(Source records)
__________________________________________________
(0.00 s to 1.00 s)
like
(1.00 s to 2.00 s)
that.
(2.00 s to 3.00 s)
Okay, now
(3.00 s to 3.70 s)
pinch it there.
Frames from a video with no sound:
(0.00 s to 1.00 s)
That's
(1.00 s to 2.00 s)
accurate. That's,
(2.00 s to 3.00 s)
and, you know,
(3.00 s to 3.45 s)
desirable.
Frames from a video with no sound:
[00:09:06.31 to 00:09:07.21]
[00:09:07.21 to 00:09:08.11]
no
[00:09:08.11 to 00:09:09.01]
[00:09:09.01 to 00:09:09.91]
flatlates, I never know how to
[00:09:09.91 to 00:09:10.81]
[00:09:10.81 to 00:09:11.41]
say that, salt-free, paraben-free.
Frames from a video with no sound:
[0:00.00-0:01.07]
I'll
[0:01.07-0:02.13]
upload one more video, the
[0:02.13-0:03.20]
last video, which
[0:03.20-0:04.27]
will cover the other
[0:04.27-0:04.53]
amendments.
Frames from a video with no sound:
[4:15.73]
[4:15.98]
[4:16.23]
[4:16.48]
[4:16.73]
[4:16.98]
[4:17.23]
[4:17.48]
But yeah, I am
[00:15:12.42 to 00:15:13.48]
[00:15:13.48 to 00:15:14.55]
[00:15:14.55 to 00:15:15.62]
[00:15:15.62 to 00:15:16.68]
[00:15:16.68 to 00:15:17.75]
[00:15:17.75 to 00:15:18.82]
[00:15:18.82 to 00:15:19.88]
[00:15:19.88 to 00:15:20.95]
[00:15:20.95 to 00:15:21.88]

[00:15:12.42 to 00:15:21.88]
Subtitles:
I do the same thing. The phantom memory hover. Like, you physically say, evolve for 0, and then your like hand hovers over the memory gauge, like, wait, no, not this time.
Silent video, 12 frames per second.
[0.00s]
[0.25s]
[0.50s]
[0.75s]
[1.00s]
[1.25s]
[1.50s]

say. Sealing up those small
__________________________________________________
Look above for the line with "[00:15:14.55 to 00:15:15.62]" and the line with "[00:15:12.42 to 00:15:21.88]". Write out those two lines and all the lines between them, exactly, and no others.

[00:15:14.55 to 00:15:15.62]
[00:15:15.62 to 00:15:16.68]
[00:15:16.68 to 00:15:17.75]
[00:15:17.75 to 00:15:18.82]
[00:15:18.82 to 00:15:19.88]
[00:15:19.88 to 00:15:20.95]
[00:15:20.95 to 00:15:21.88]

[00:15:12.42 to 00:15:21.88]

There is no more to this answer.